Sanjay Kaul filed his return of income declaring a total income of Rs. 3,12,59,350/-. During the scrutiny assessment, the Assessing Officer (AO) noticed that the assessee had declared a long-term capital gain of Rs. 4,15,67,925/- on the sale of unlisted shares and had set off this gain against a short-term capital loss of Rs. 1,22,76,352/- on the sale of shares of three companies: Cressanda Solutions Ltd., Kailash Auto Finance Ltd., and Matra Kaushal Enterprises Ltd.
The AO questioned the genuineness of these transactions, citing that the companies were involved in providing accommodation entries and were identified as penny stock companies with no substantial business activity or financial worth. The AO concluded that the transactions were sham and treated the short-term capital loss as unexplained credit, adding the amount to the assessee’s income.
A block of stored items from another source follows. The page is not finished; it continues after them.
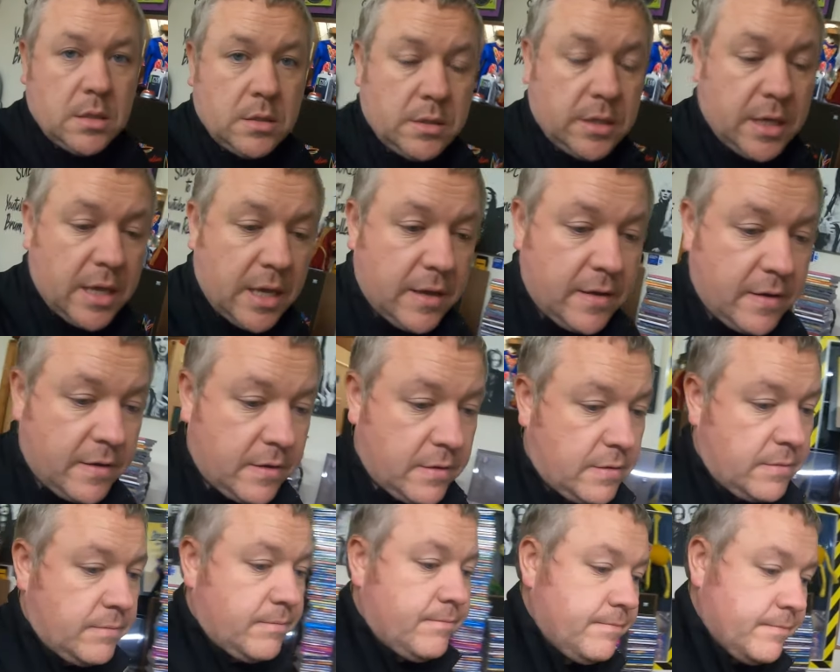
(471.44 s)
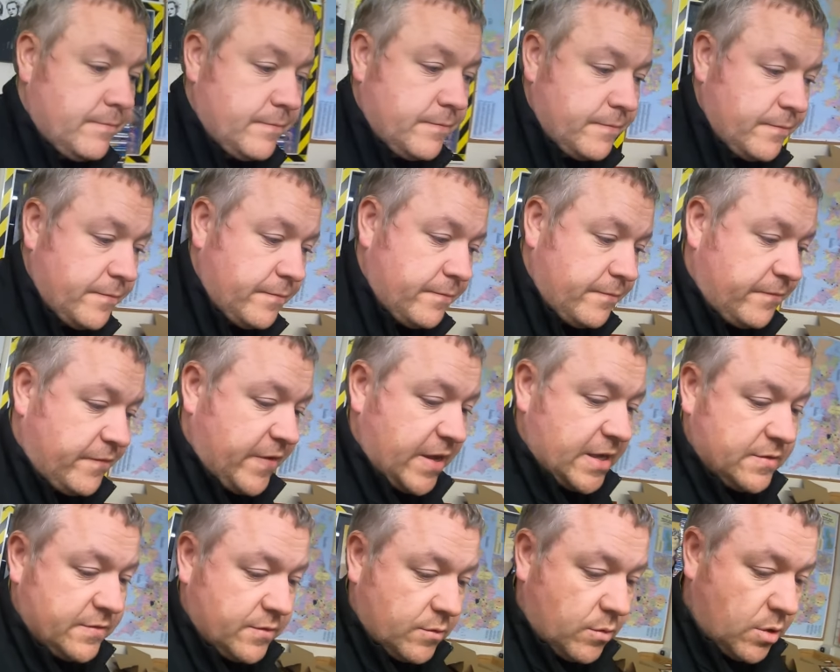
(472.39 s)
So
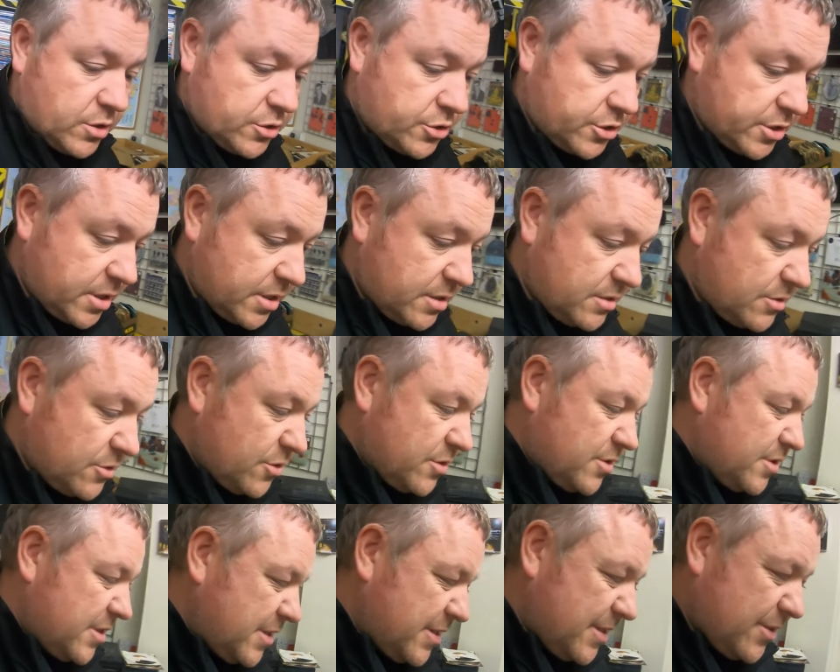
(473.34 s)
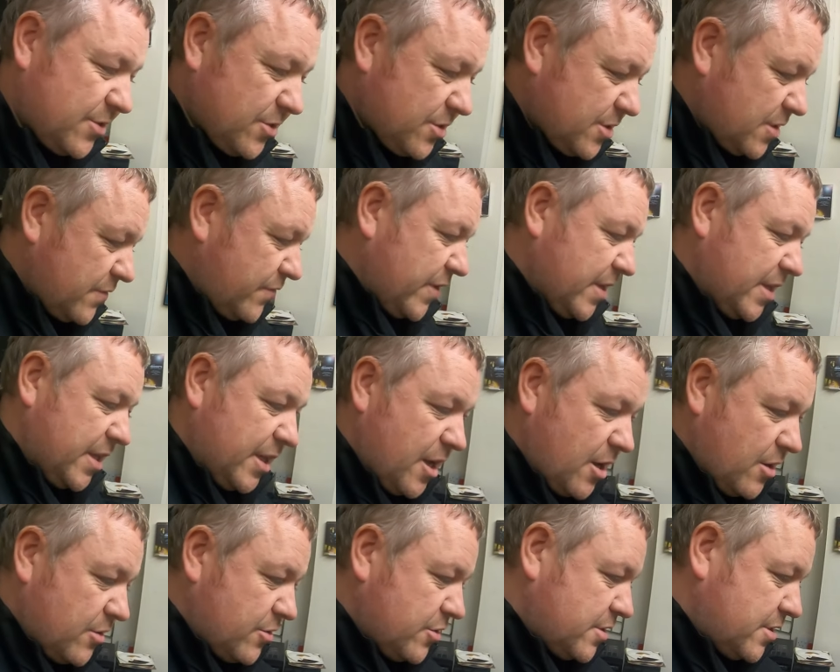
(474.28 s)
thanks for watching. Just a
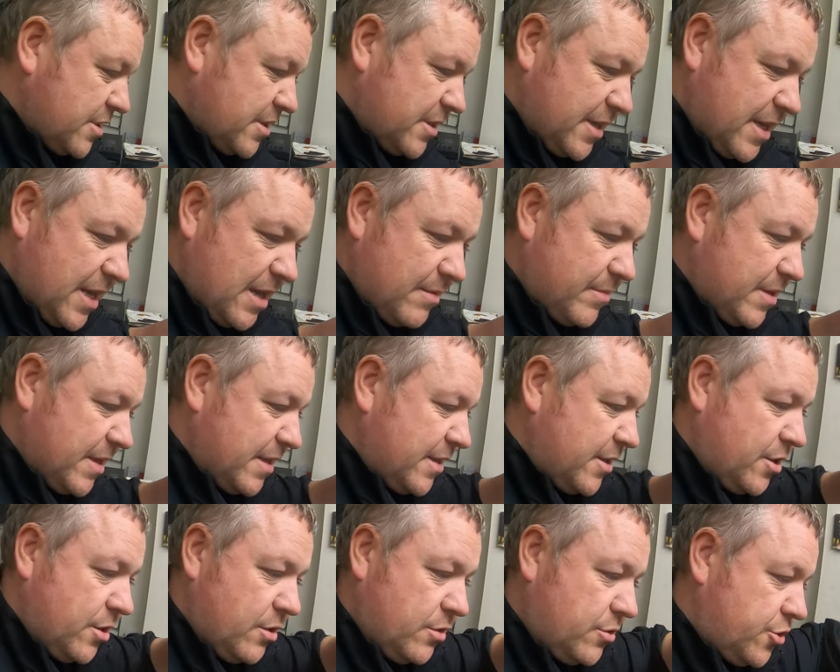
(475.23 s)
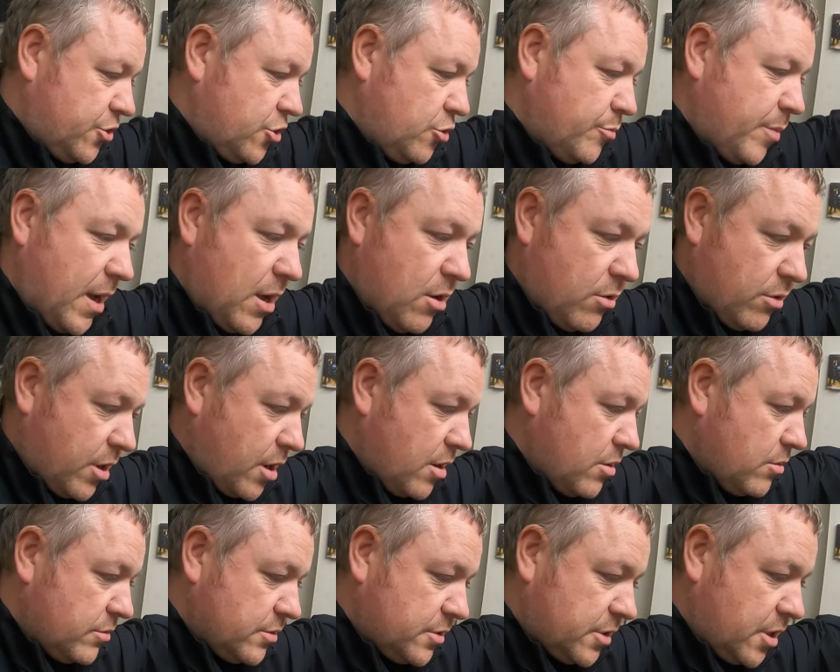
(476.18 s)
video, just to keep the YouTube
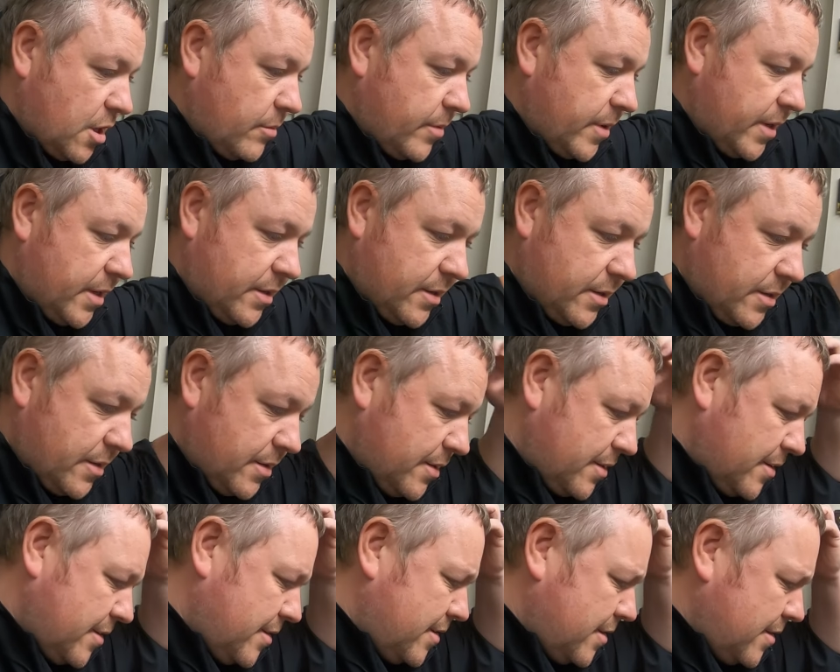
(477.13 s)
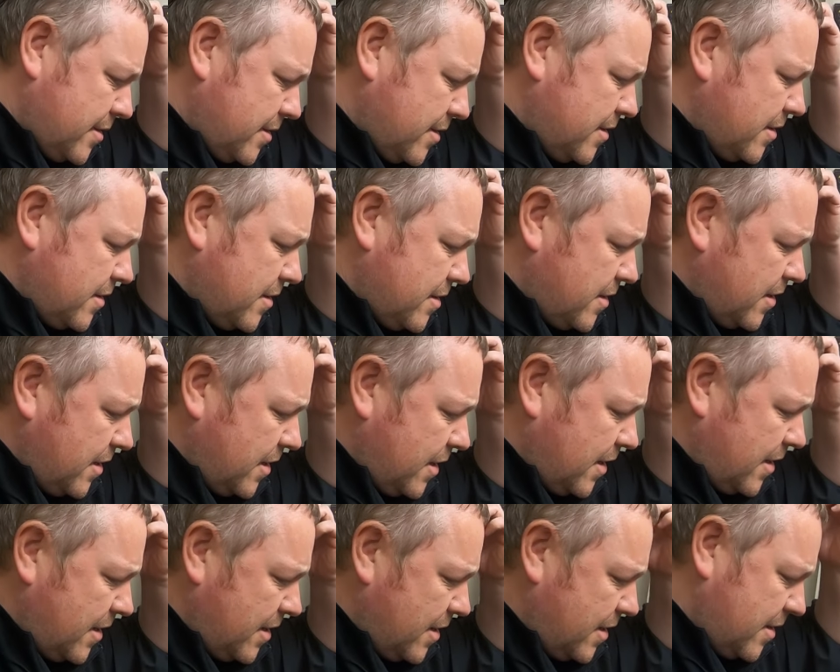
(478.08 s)
algos going.
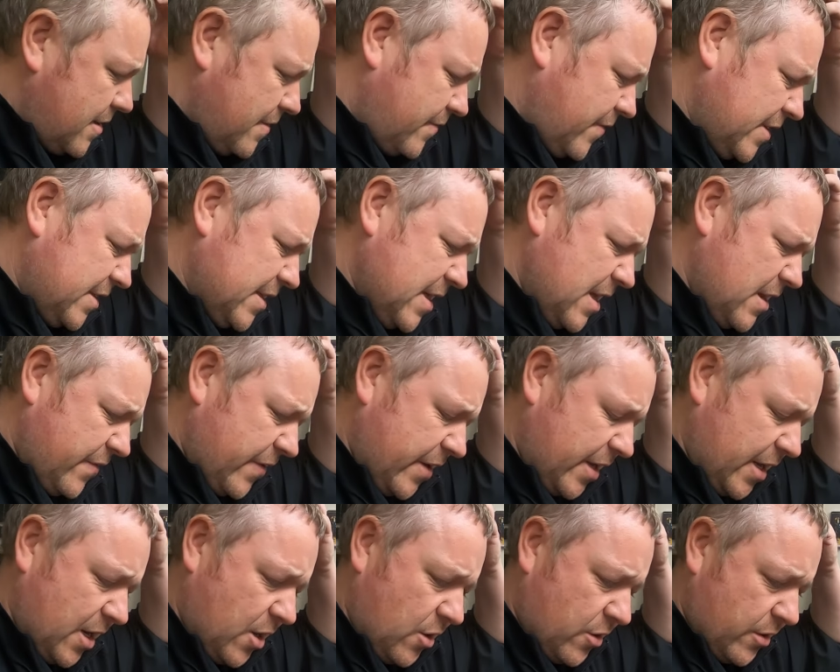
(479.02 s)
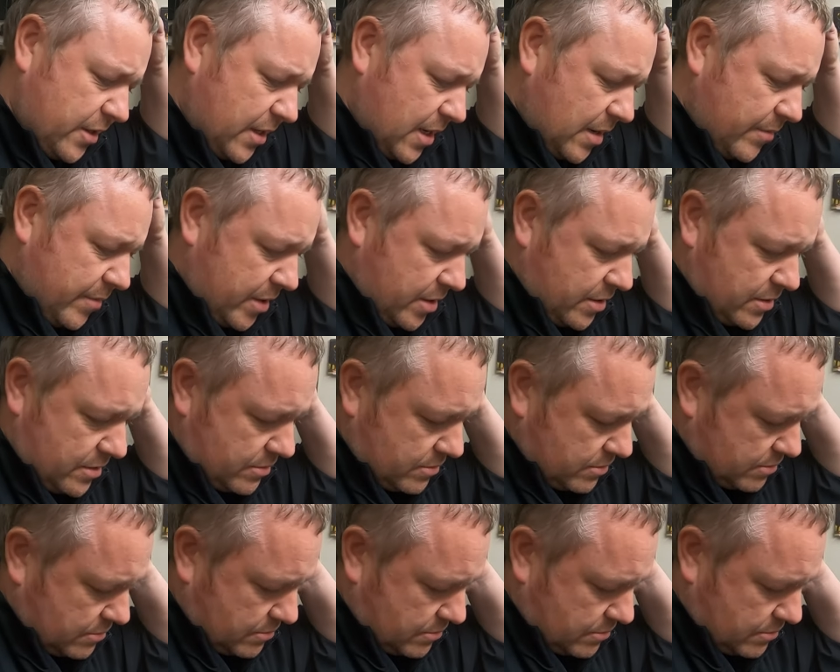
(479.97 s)
And if you see anything you like, let me know.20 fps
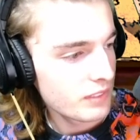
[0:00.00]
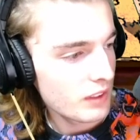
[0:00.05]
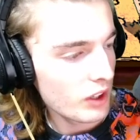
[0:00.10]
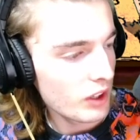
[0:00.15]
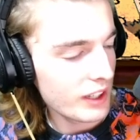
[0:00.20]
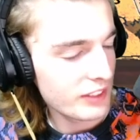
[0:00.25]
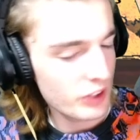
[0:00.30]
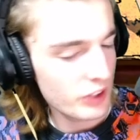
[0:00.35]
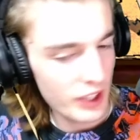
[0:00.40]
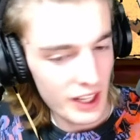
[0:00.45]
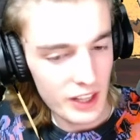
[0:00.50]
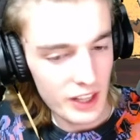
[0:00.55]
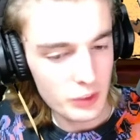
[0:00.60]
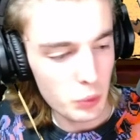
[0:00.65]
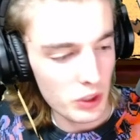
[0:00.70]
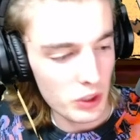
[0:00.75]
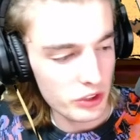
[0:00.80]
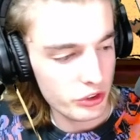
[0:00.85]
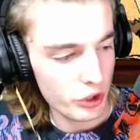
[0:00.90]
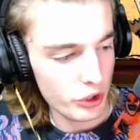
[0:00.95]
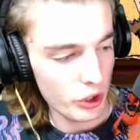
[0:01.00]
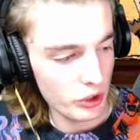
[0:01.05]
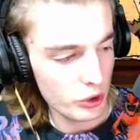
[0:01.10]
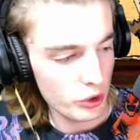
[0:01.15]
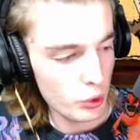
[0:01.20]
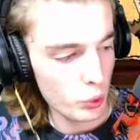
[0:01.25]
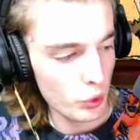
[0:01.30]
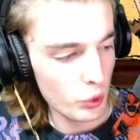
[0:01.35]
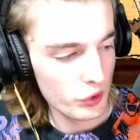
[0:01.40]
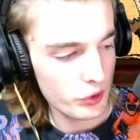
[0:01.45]
Okay, so it is 1 turn.
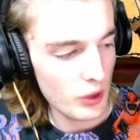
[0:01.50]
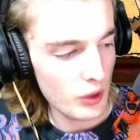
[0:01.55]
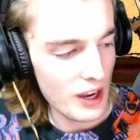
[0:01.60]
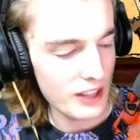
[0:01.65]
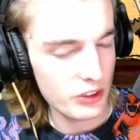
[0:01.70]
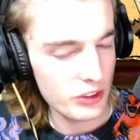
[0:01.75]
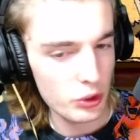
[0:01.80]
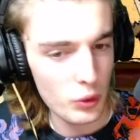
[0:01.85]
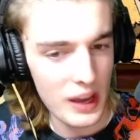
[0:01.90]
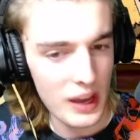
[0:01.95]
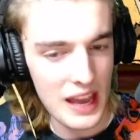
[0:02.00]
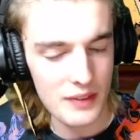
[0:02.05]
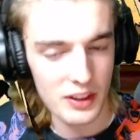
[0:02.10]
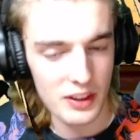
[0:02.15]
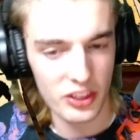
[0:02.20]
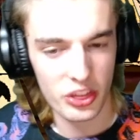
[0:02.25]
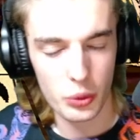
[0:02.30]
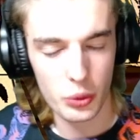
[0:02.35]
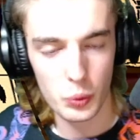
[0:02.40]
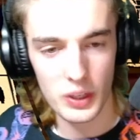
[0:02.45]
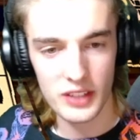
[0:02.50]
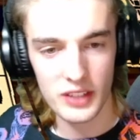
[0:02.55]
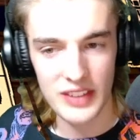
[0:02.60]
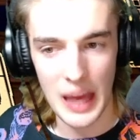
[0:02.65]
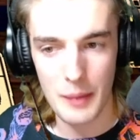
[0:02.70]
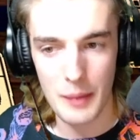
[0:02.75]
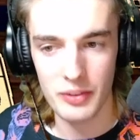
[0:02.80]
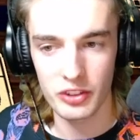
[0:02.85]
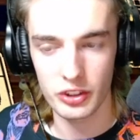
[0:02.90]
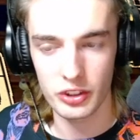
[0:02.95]
Cool. So I do have a 3
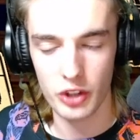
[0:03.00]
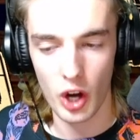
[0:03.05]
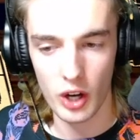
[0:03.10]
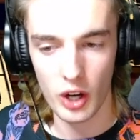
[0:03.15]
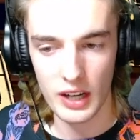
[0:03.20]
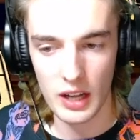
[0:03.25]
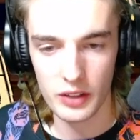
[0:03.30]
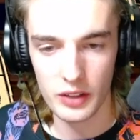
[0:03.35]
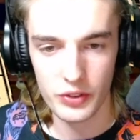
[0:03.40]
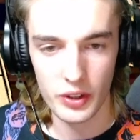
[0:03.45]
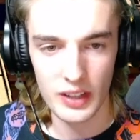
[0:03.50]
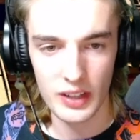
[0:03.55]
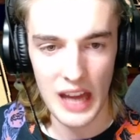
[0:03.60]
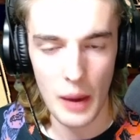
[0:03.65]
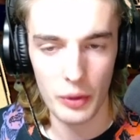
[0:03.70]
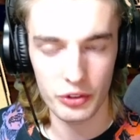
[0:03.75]
damaging card out there now,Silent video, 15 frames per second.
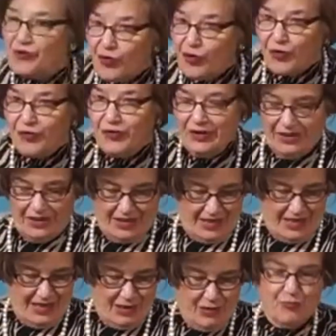known,
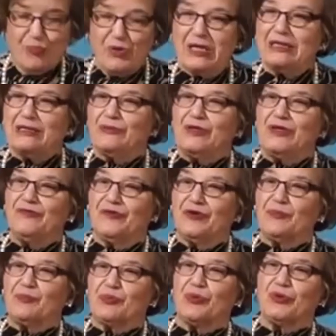but we've
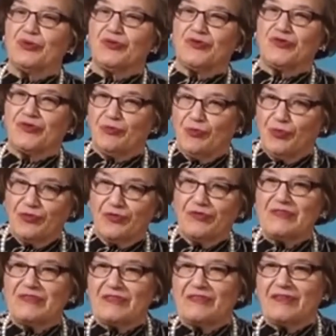approached more
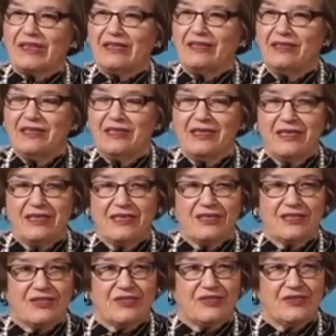recently
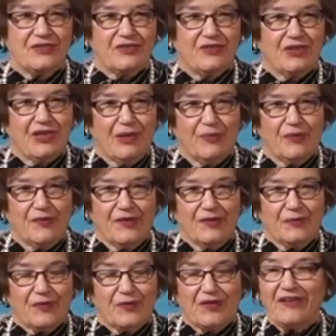to
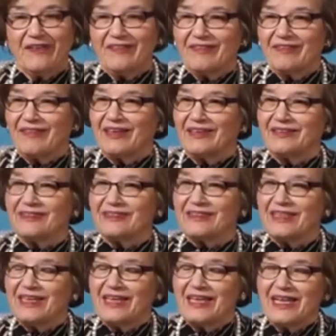collaborate with us. And
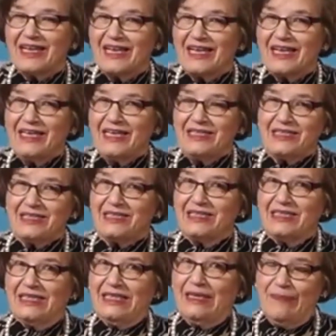he's
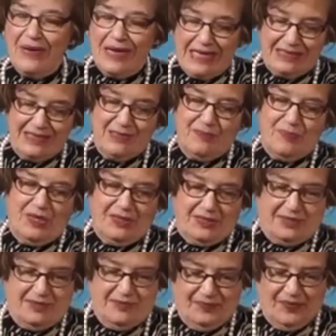an amazing
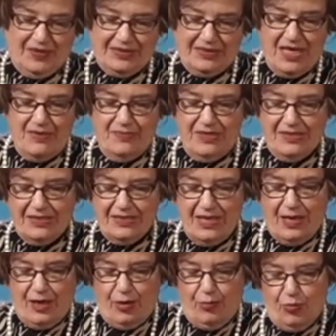person. His name is
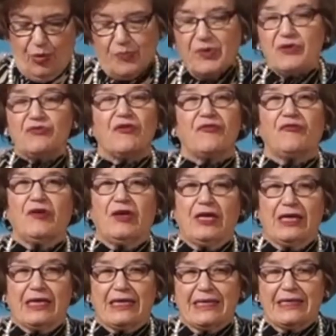Mobin
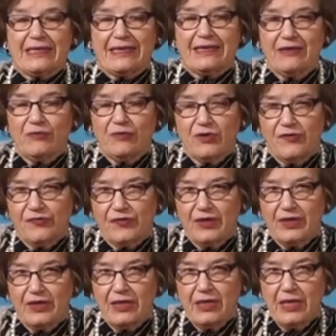Rafiq, and I think one of
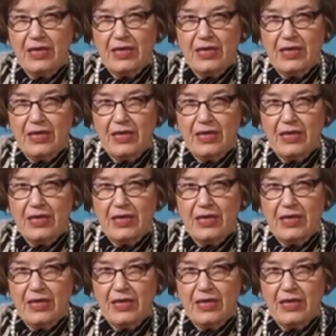the,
Sanjay Kaul appealed to the CIT(A), who upheld the AO’s order, concluding that the transactions were not genuine and were part of a scheme to evade taxes by showing bogus short-term capital losses.
The case was heard by the Delhi Bench ‘G’ of the ITAT, with Shri H.S. Sidhu, Judicial Member, and Shri O.P. Kant, Accountant Member, presiding. The hearing took place on 16th October 2019, and the order was pronounced on 7th January 2020.
The ITAT analyzed the detailed findings of the AO and CIT(A), noting the extensive investigation and the modus operandi of the bogus transactions. The ITAT agreed with the lower authorities that the transactions were not genuine and were structured to generate artificial losses. The tribunal highlighted that the companies involved were identified as penny stocks and had no significant business operations or financial stability.
The ITAT dismissed the appeal of Sanjay Kaul, agreeing with the findings of the AO and CIT(A) that the short-term capital loss claimed was not genuine and was rightly added back to the assessee’s income as unexplained credit under Section 68 of the Income Tax Act. The tribunal emphasized that the assessee failed to provide a satisfactory explanation for the transactions and their financial rationale.
This case underscores the importance of providing clear and credible evidence for transactions, especially in cases involving significant capital gains and losses. It highlights the tax authorities’ vigilance in scrutinizing transactions involving penny stocks and their willingness to disallow claims that lack genuine financial rationale.
For taxpayers, this case serves as a reminder to ensure the authenticity and transparency of their financial transactions and to maintain proper documentation to support their claims. For tax authorities, it reaffirms the need for thorough investigations and the application of the principles of natural justice in assessing the genuineness of transactions.
In conclusion, the ITAT’s decision to uphold the addition made by the AO and CIT(A) in disallowing the short-term capital loss claimed by Sanjay Kaul demonstrates a stringent approach to addressing tax evasion schemes. It ensures that only genuine transactions are considered for tax benefits and reinforces the importance of maintaining transparency in financial dealings.